Greener Grass
2019
Jocelyn DeBoer, Dawn Luebbe
Jill (Jocelyn DeBoer) is happily married to her husband Nick (Beck Bennett) and is best friends with Lisa (Dawn Lubbe). While they are attending their children's soccer game, Lisa takes a liking to Jill’s baby. Lisa gives Jill the baby to keep and begins a spiraling deconstruction of her identity that will lead to everything she was being taken away from her.
At a surface glance, Greener Grass feels like a feature-length version of the short films that Adult Swim often airs, or, if you’re feeling cruel, a really long Skittles commercial. The film posits a nonsense world where off-kilter people and things just exist without explanation and the denizens (mostly) just accept this weirdo life as it comes to them. This bright and airy existence floats over an underside that is much more sinister and only half-seen.
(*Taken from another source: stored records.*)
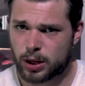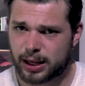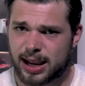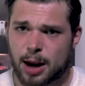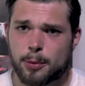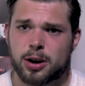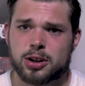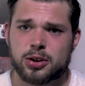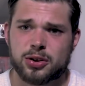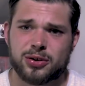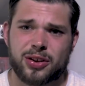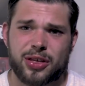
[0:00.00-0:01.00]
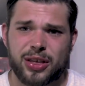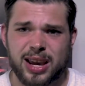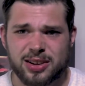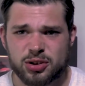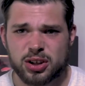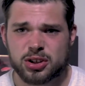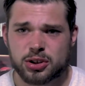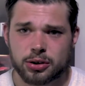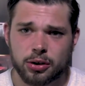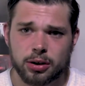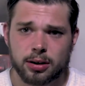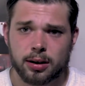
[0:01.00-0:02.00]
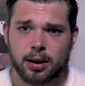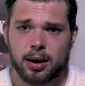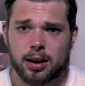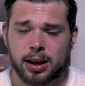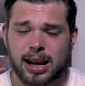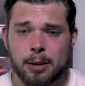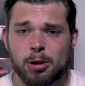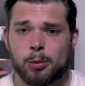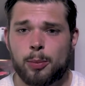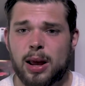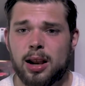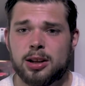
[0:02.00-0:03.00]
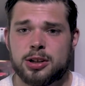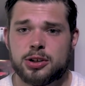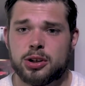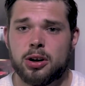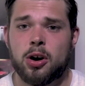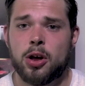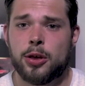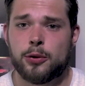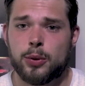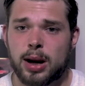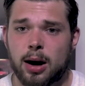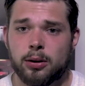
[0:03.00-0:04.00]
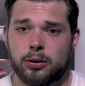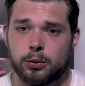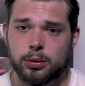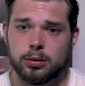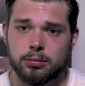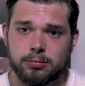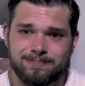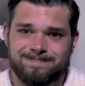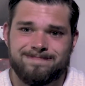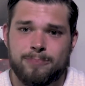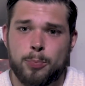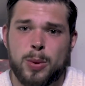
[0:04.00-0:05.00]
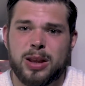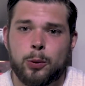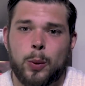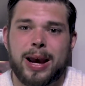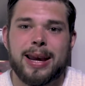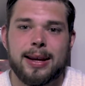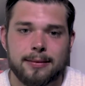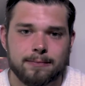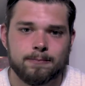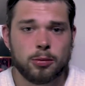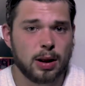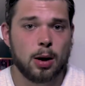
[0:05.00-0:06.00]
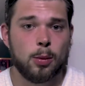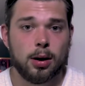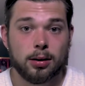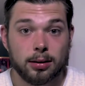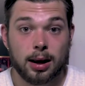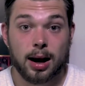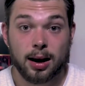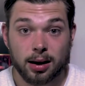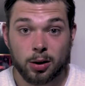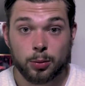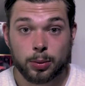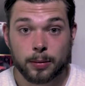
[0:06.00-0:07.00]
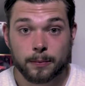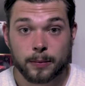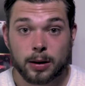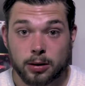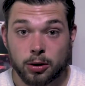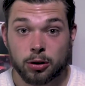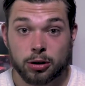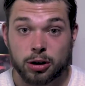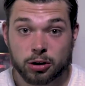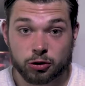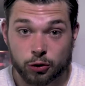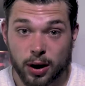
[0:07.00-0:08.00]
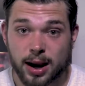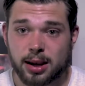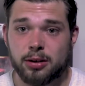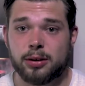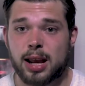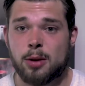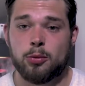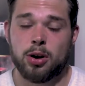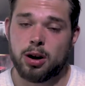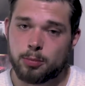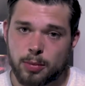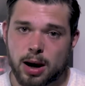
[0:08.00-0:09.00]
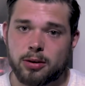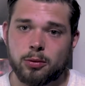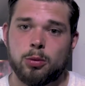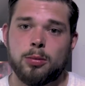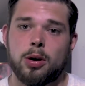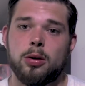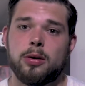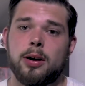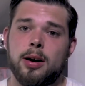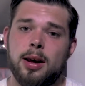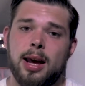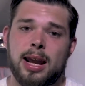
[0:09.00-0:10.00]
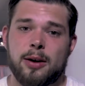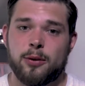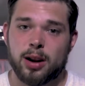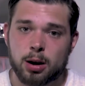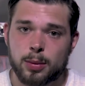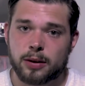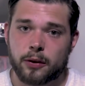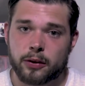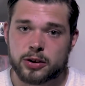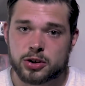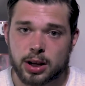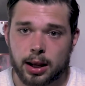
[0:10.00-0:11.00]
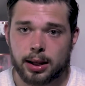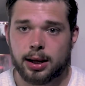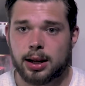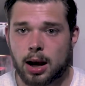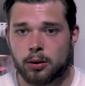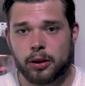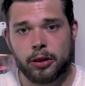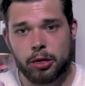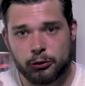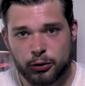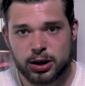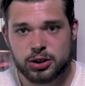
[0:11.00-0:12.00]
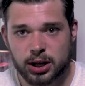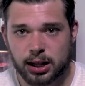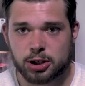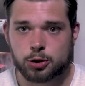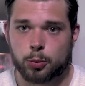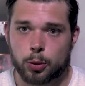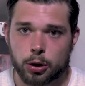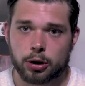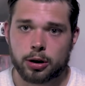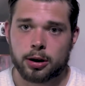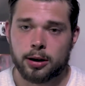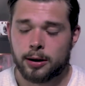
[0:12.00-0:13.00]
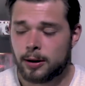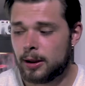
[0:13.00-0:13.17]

what the camera thinks it's good. The camera balances all three out to a midway. From now on, I hope you're gonna try your camera in manual mode and have a little bit of understanding on how the three settings work,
Its menace bleeds through, especially as the story reaches the closest approximation is has to a climax.
I hope you like teeth and mouths and spit and needlenose pliers in your movies. |
The overwhelming interpersonal competitions and the sunlit world of Greener Grass creates a suffocating pressure and the majority of the film is watching that pressure ultimately crack Jill wide-open, drive her to extremes, and in a final triumph of true horror, not allow her to escape. If I had to compare this film to any other it most reminds me of Midsommar (2019) with its oppressive brightness, building dread, and distrust of a community that ultimately crushes our hero and subsumes her into the collective. The main difference is that one has people getting their head smushed in with a hammer and the other has a man obsessed with drinking pool water.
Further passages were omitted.